Many ask how the Social Security Full Retirement Age benefit is calculated.  The Full Retirement Age Social Security benefit is called the Primary Insurance Amount, aka PIA.  The PIA is the amount at which retirement benefits are neither reduced nor increased for changing the date at which Social Security begins (more on this later).  The PIA calculation is the sum of three separate percentages of portions of their HIGHEST average monthly earnings based on up to 35 years of earnings.  The PIA calculation is rather complex, if you want to read more to better understand the calculation, here is a good source: https://www.ssa.gov/oact/COLA/piaformula.html.

The important takeaway here is that Social Security is projected based upon the highest 35 years of income.  Therefore, if one is using the projection from their statement but plans to retire earlier, the assumption may over-inflate the benefit.  This happens because it may likely assume that the later, higher income years will replace earlier, lower income years.

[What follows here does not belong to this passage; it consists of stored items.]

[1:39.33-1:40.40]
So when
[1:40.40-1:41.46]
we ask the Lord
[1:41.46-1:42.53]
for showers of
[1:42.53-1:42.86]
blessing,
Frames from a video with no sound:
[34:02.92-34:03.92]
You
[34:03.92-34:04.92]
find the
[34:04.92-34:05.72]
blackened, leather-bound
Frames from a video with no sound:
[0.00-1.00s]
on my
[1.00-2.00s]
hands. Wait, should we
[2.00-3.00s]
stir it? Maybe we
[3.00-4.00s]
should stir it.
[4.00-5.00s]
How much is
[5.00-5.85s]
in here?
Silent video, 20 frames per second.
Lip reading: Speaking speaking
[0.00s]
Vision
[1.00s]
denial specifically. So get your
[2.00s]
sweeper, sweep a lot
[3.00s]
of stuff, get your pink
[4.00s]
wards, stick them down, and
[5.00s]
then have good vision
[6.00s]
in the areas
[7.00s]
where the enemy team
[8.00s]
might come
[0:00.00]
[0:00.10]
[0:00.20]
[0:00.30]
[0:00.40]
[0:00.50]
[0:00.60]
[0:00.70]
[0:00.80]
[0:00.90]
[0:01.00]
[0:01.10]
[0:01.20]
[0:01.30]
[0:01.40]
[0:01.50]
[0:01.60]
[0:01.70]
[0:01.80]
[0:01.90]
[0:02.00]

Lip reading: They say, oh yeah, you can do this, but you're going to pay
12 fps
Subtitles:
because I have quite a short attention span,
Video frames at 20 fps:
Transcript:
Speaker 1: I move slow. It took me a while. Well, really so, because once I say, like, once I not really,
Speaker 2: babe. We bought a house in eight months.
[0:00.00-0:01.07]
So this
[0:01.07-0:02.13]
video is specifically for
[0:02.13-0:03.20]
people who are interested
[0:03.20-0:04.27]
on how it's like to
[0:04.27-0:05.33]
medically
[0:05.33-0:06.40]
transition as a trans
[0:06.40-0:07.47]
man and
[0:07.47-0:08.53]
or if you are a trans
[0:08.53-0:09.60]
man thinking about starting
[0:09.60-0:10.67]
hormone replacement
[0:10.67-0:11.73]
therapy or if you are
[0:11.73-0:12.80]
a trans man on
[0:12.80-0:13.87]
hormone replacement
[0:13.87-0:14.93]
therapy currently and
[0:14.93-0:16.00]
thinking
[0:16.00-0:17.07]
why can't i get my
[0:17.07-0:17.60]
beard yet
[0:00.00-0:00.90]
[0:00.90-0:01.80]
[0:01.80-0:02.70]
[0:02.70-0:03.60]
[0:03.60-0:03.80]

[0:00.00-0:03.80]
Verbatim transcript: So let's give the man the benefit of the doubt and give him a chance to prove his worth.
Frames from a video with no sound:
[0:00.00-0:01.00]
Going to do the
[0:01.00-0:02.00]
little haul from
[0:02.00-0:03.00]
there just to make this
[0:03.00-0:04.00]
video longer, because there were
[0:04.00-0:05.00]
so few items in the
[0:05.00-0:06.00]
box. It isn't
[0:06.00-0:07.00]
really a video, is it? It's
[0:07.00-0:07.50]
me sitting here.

The age at which a person takes Social Security income is important and should be considered within the parameters of a person’s overall financial plan.  However, the basics are just as important to understand.  If a person decides to take Social Security income before their Full Retirement age (66-67) then their benefit will be reduced by 5/9 of one percent for each month before normal retirement age, up to 36 months. If the number of months exceeds 36, then the benefit is further reduced 5/12 of one percent per month.

However, if a person takes their benefit after Full Retirement age, then the benefits will increase by 8% per year, as well.  It is important to note that once a person reaches age 70, this 8% accrual no longer applies.  Therefore, there is no reason that we are aware of to ever delay Social Security benefits past age 70.

Keep in mind, if a person does take Social Security prior to Full Retirement age, there is a limit on how much income a person can earn without Social Security benefits being reduced.  In 2019, if you are younger than Full Retirement Age and receive Social Security income, you can earn $17,640 without penalty.  However, for every dollar that you earn above this amount, $1 will be deducted from benefits for each $2 that is earned. Note, this is EARNED income – retirement income, such as IRA withdrawals and pension income, does not count toward this figure.

One interesting concept to know is that the Social Security Administration will allow a person to request retroactive payments.  To be eligible for retroactive payments, the person must be past Full Retirement Age and may only request up to six months of retroactive payments.  Note that if a person requests this, they will be electing an earlier age for Social Security payment to be effective.

While this article is lengthy, we have only scratched the surface of Social Security.  There are so many different nuances that may affect a particular person’s situation.  We always encourage people to involve us in the Social Security decision and to start the conversation early.  Social Security is a very important aspect to one’s retirement situation and getting it correct is essential.